WHAT TO WORK ON: Print the data below again in full, exactly as it stands, with no images.

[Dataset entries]

--- START ---

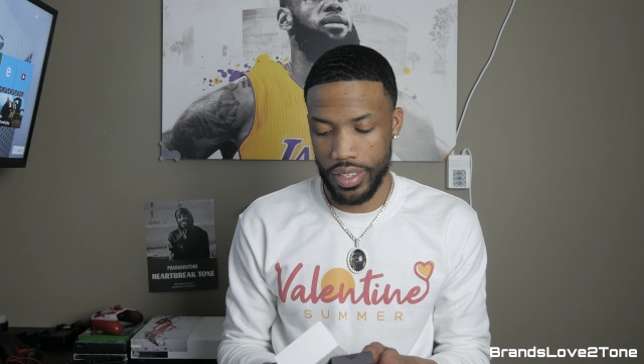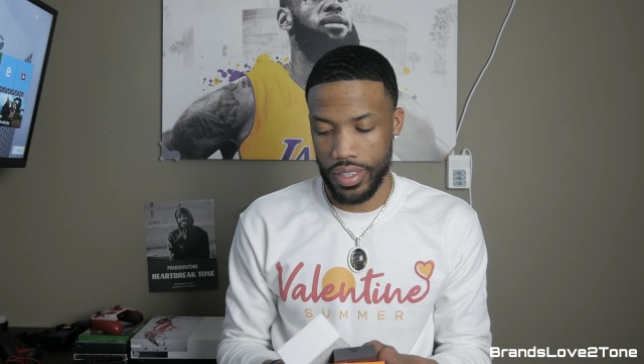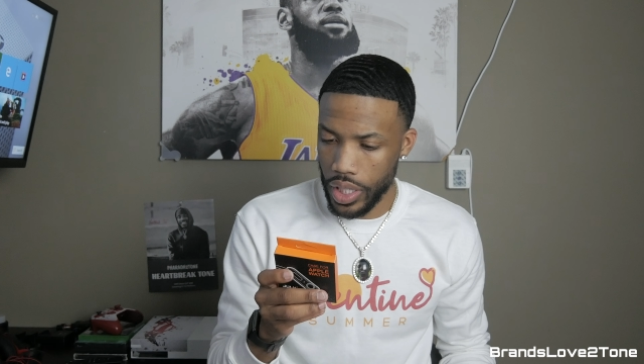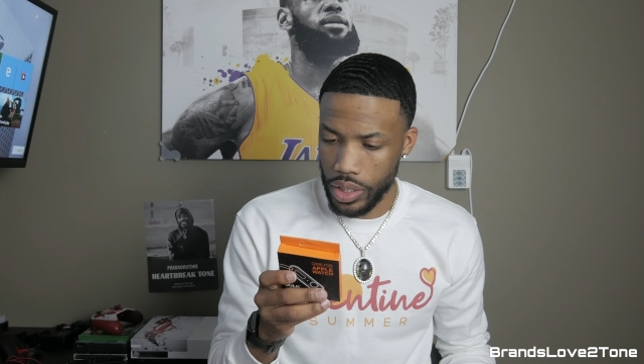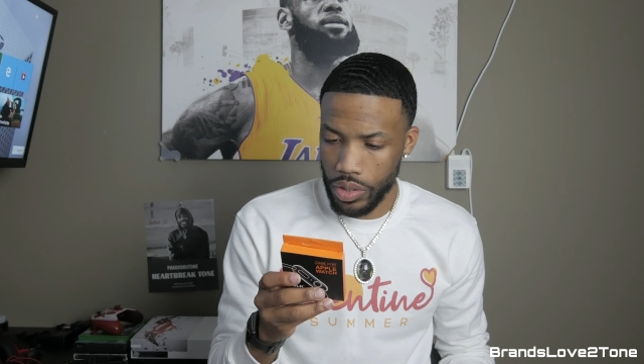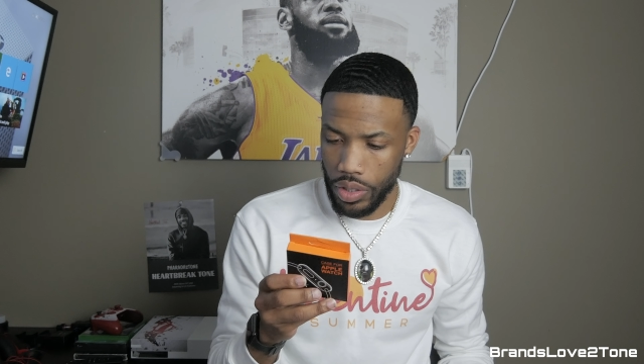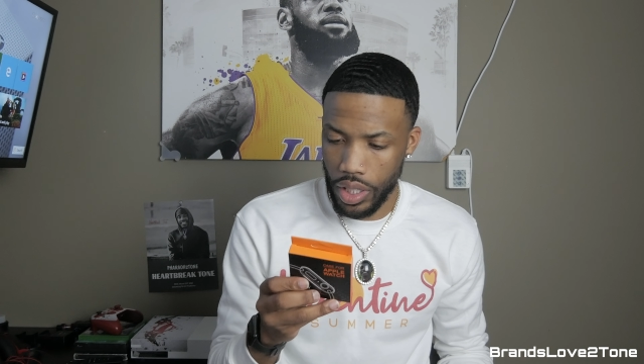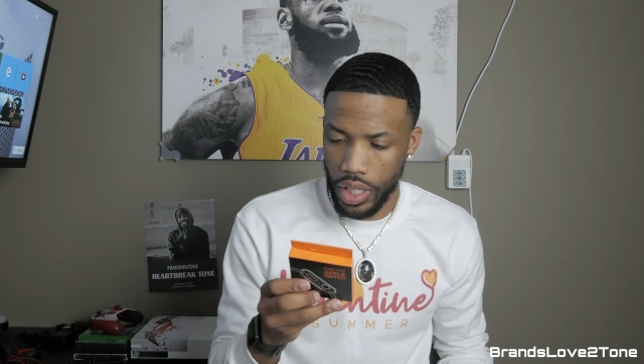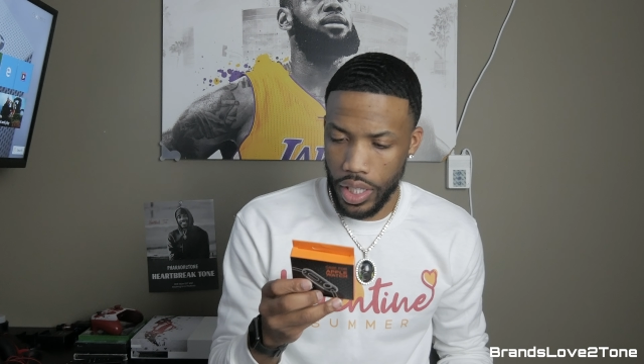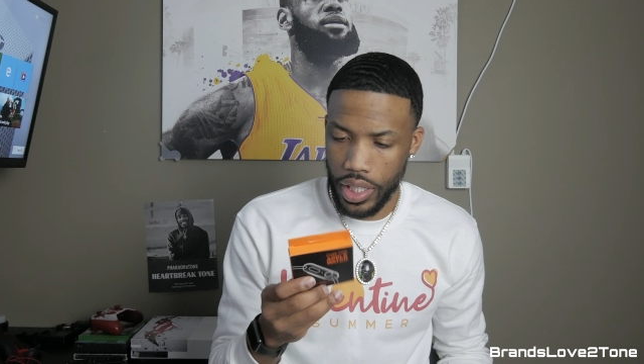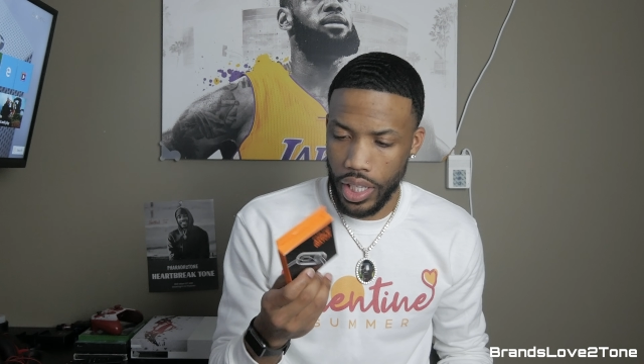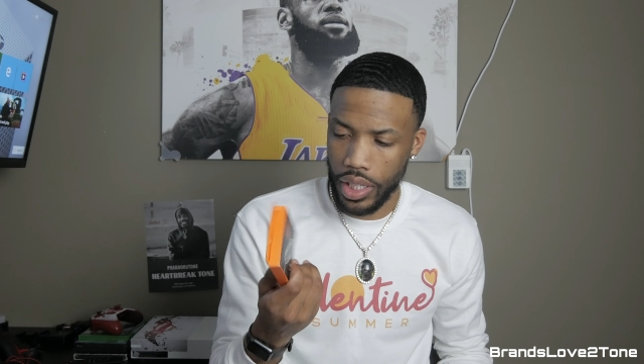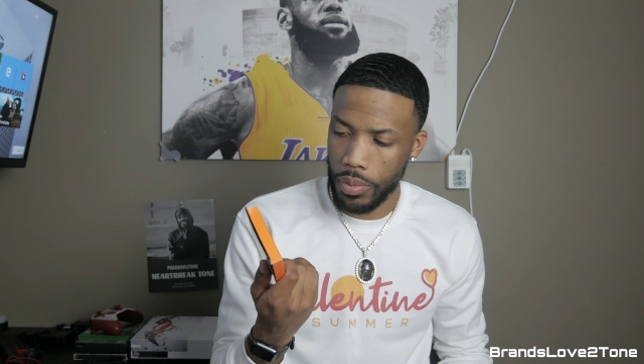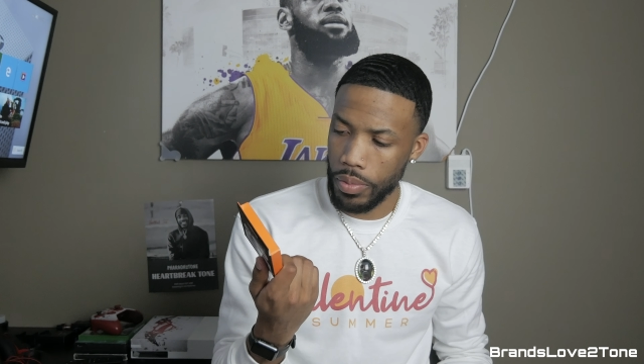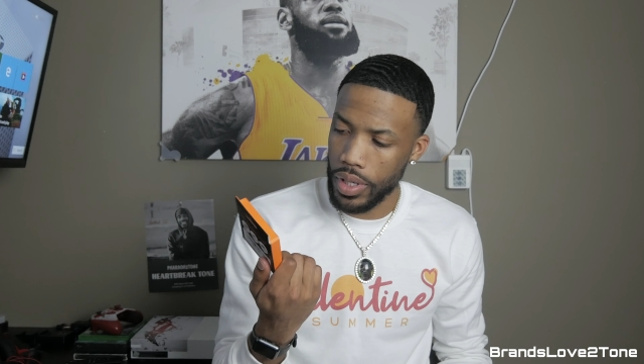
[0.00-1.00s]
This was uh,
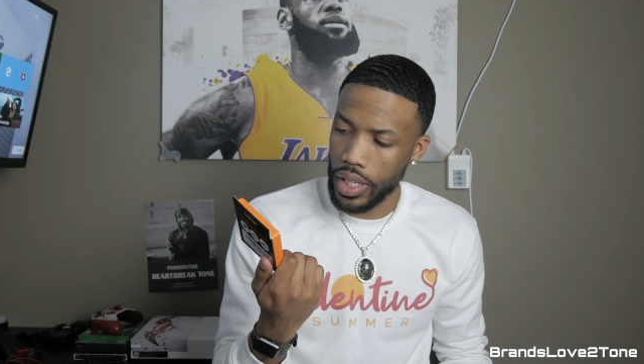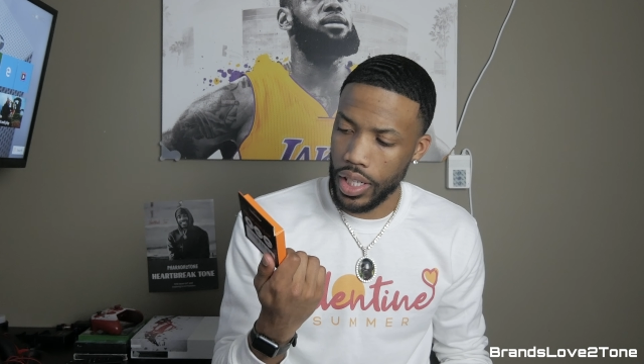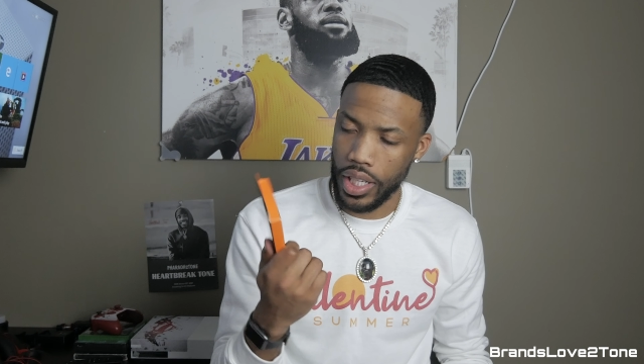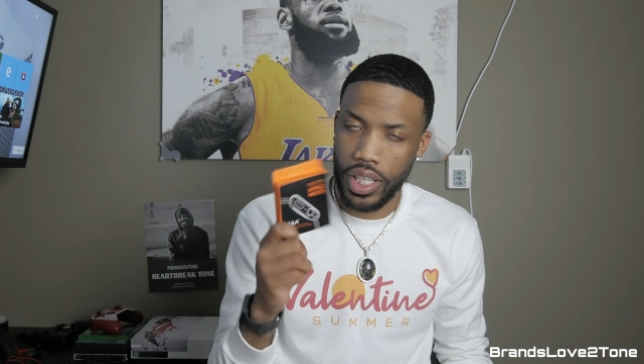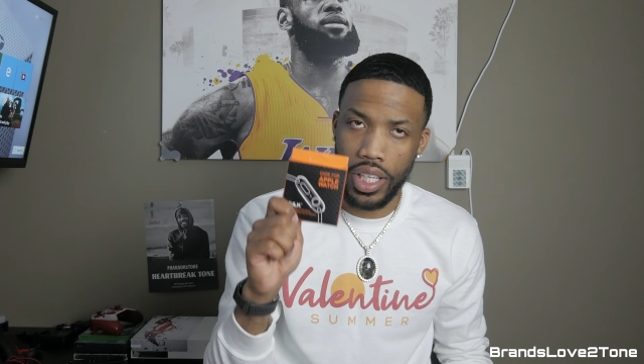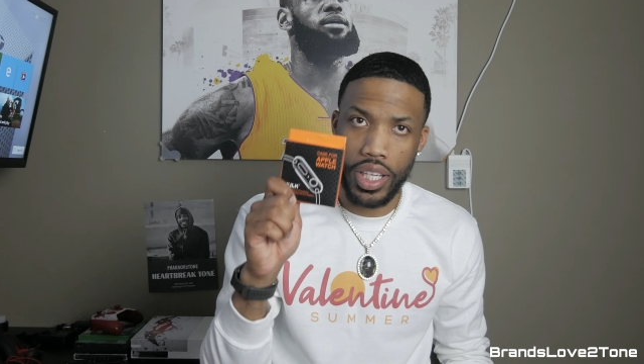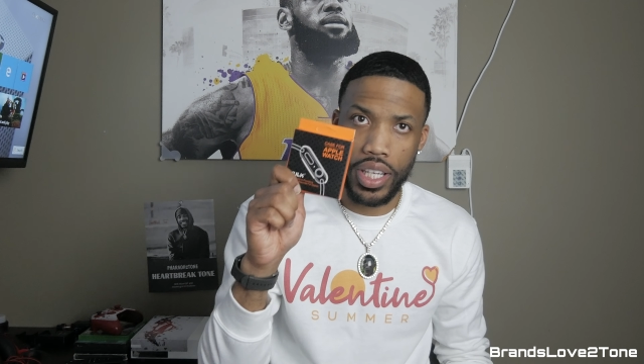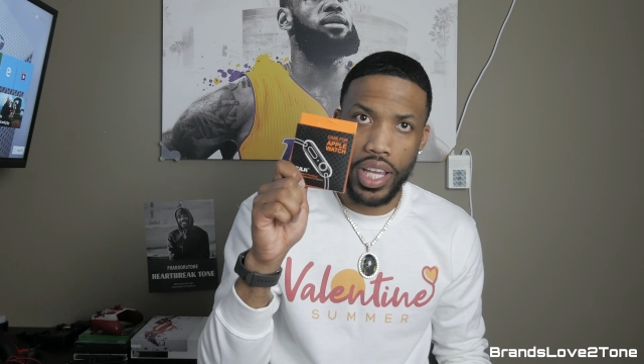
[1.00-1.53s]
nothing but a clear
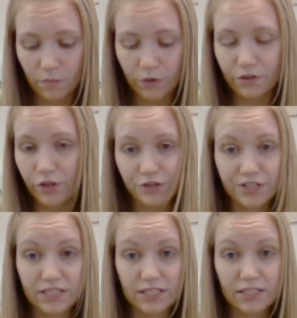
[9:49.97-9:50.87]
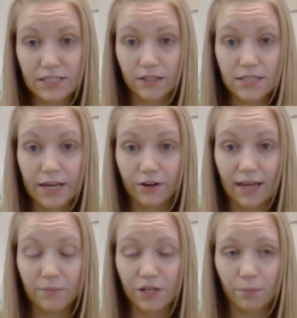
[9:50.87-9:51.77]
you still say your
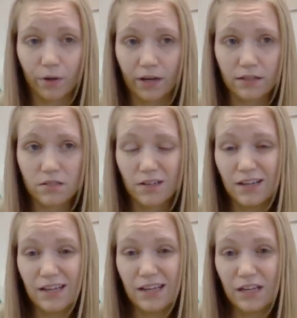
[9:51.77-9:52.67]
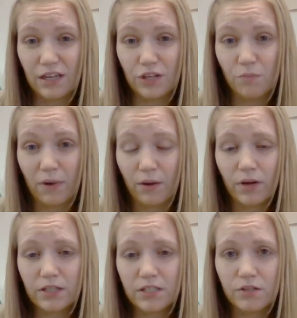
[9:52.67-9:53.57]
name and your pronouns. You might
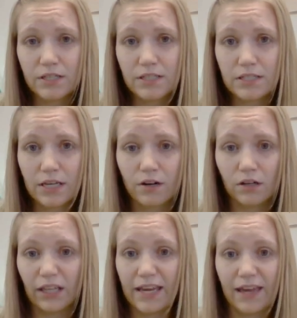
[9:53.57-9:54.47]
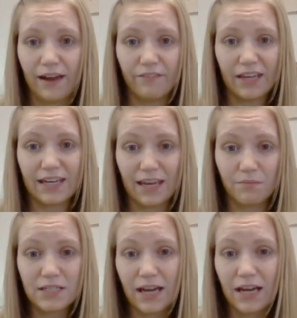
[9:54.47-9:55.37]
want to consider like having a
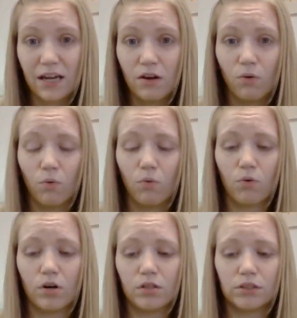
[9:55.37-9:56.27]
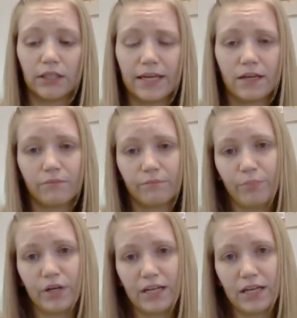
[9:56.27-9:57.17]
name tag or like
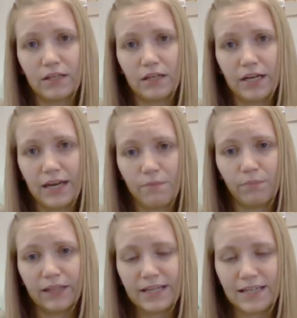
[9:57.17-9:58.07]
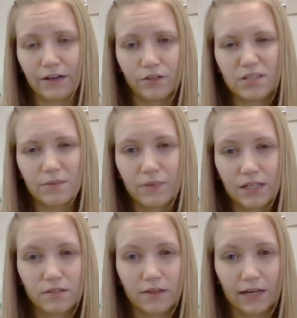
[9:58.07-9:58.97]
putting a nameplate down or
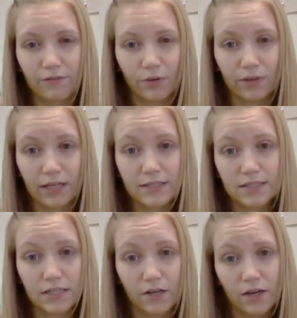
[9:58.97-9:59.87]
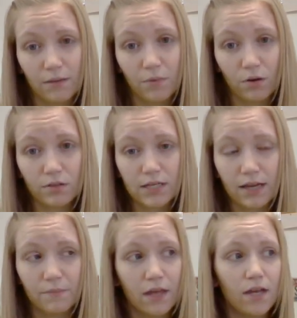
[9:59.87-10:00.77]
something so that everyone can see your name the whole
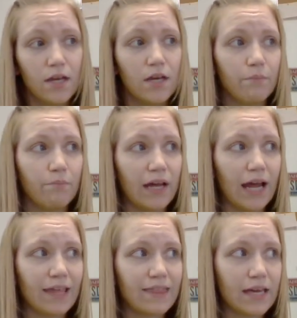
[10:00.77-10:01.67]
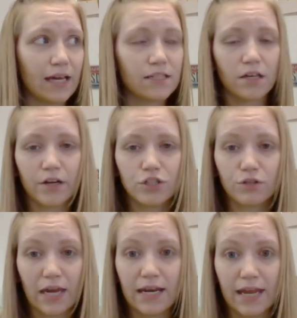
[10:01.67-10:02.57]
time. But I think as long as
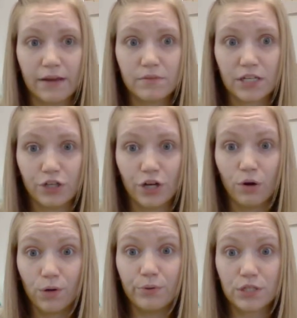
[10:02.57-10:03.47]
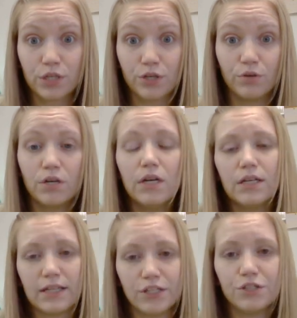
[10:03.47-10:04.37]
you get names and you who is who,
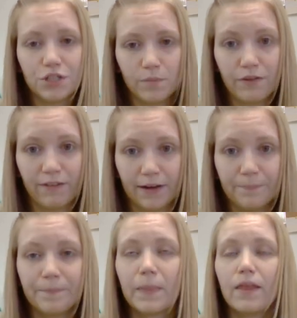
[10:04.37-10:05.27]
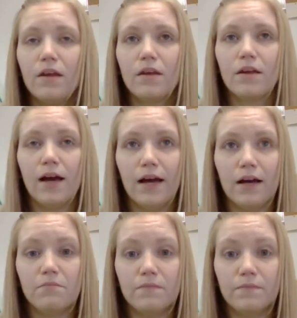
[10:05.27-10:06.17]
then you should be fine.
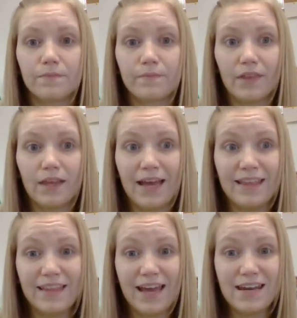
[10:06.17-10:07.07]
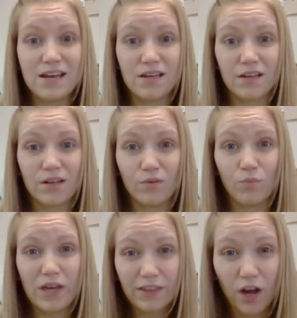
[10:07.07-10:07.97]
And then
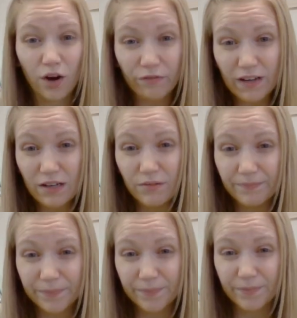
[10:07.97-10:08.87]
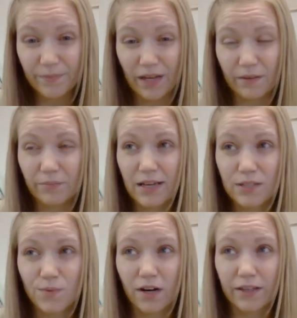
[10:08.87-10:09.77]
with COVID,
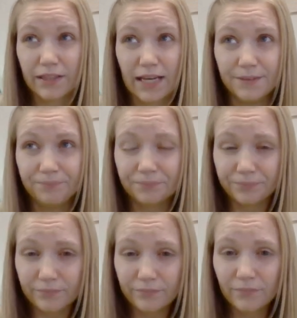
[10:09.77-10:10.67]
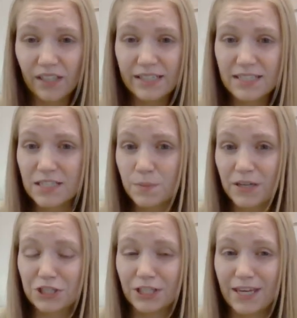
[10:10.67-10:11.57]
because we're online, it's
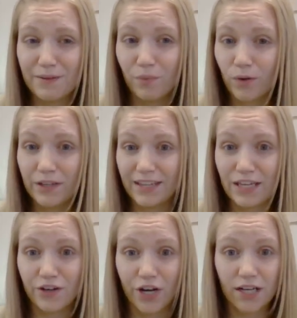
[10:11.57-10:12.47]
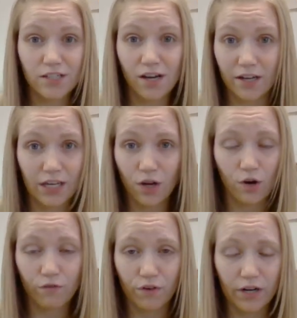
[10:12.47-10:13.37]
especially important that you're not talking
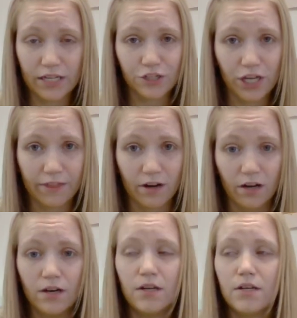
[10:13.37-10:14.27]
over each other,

--- END ---

WRITTEN REPLY:
[0.00-1.00s]
This was uh,
[1.00-1.53s]
nothing but a clear
[9:49.97-9:50.87]
[9:50.87-9:51.77]
you still say your
[9:51.77-9:52.67]
[9:52.67-9:53.57]
name and your pronouns. You might
[9:53.57-9:54.47]
[9:54.47-9:55.37]
want to consider like having a
[9:55.37-9:56.27]
[9:56.27-9:57.17]
name tag or like
[9:57.17-9:58.07]
[9:58.07-9:58.97]
putting a nameplate down or
[9:58.97-9:59.87]
[9:59.87-10:00.77]
something so that everyone can see your name the whole
[10:00.77-10:01.67]
[10:01.67-10:02.57]
time. But I think as long as
[10:02.57-10:03.47]
[10:03.47-10:04.37]
you get names and you who is who,
[10:04.37-10:05.27]
[10:05.27-10:06.17]
then you should be fine.
[10:06.17-10:07.07]
[10:07.07-10:07.97]
And then
[10:07.97-10:08.87]
[10:08.87-10:09.77]
with COVID,
[10:09.77-10:10.67]
[10:10.67-10:11.57]
because we're online, it's
[10:11.57-10:12.47]
[10:12.47-10:13.37]
especially important that you're not talking
[10:13.37-10:14.27]
over each other,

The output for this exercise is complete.